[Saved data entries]
+ + + + + + +

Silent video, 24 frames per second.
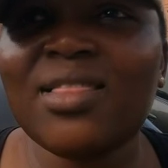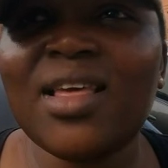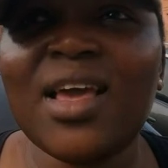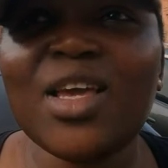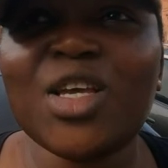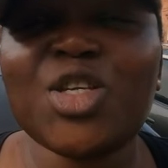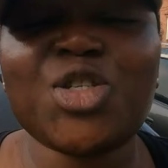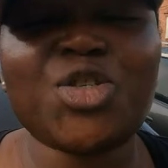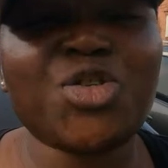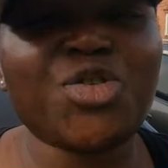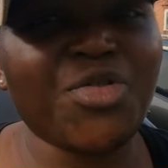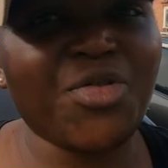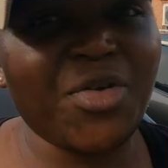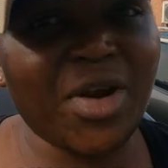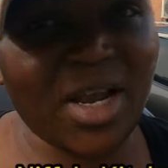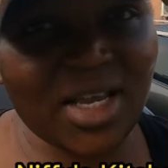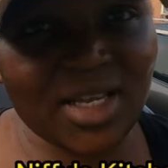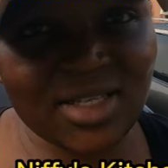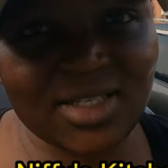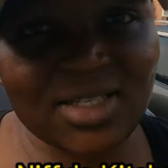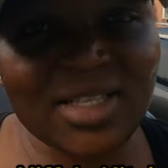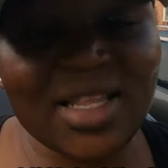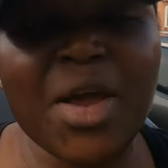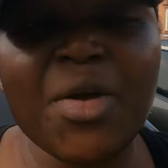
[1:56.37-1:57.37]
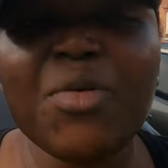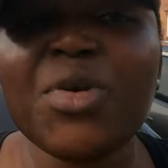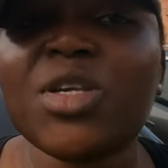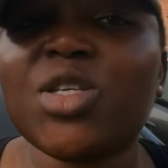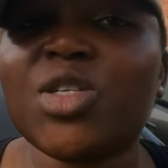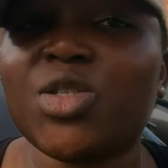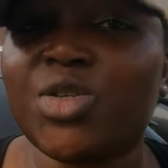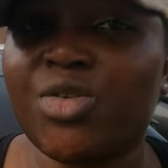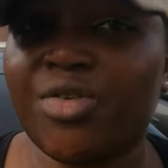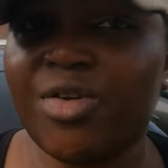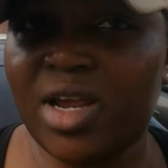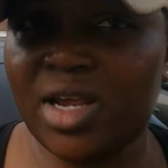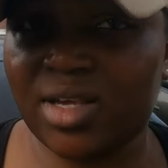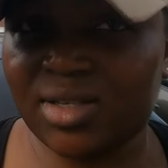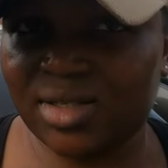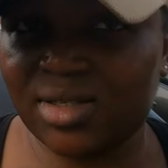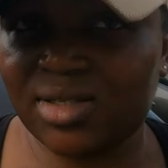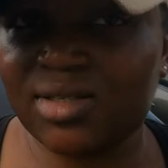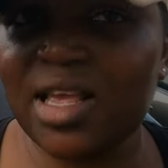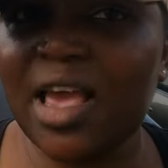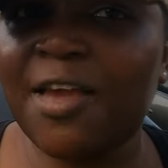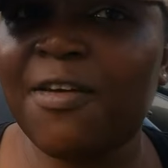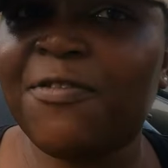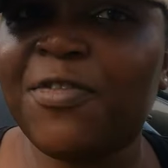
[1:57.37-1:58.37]
There's stress. There is
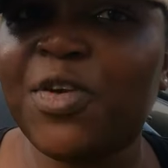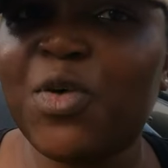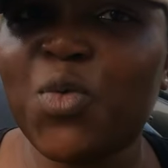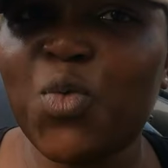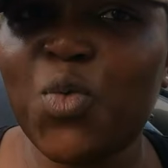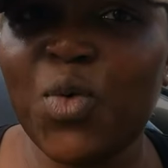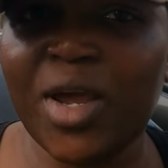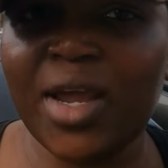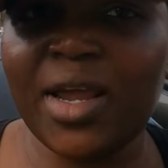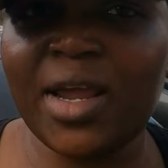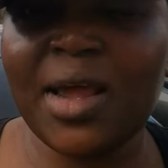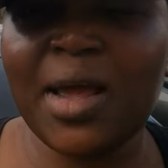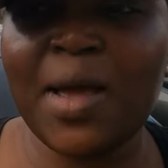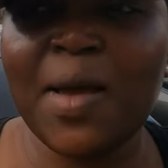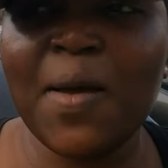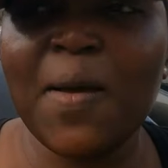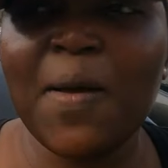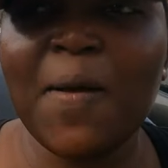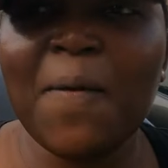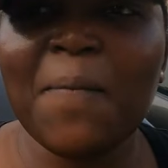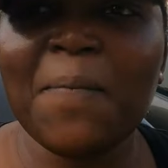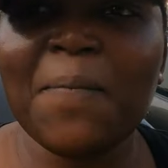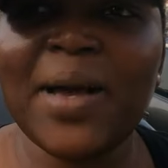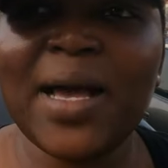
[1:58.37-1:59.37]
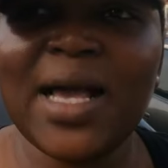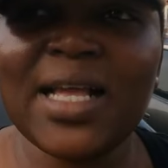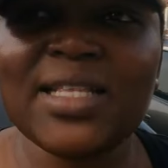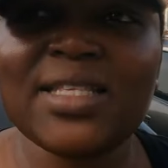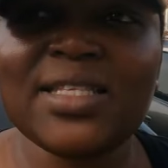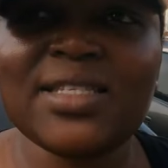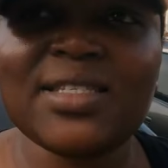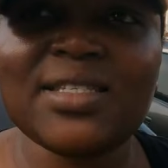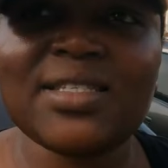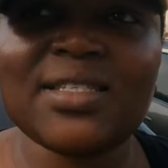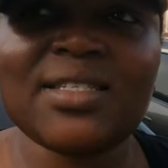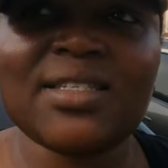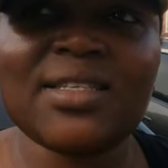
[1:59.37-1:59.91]
stress everywhere, but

+ + + + + + +

◆ Exercise prompt:
Only the text of the entries above, transcribed exactly, should be given; leave out pictures.

◆ Exercise response:
Silent video, 24 frames per second.
[1:56.37-1:57.37]
[1:57.37-1:58.37]
There's stress. There is
[1:58.37-1:59.37]
[1:59.37-1:59.91]
stress everywhere, but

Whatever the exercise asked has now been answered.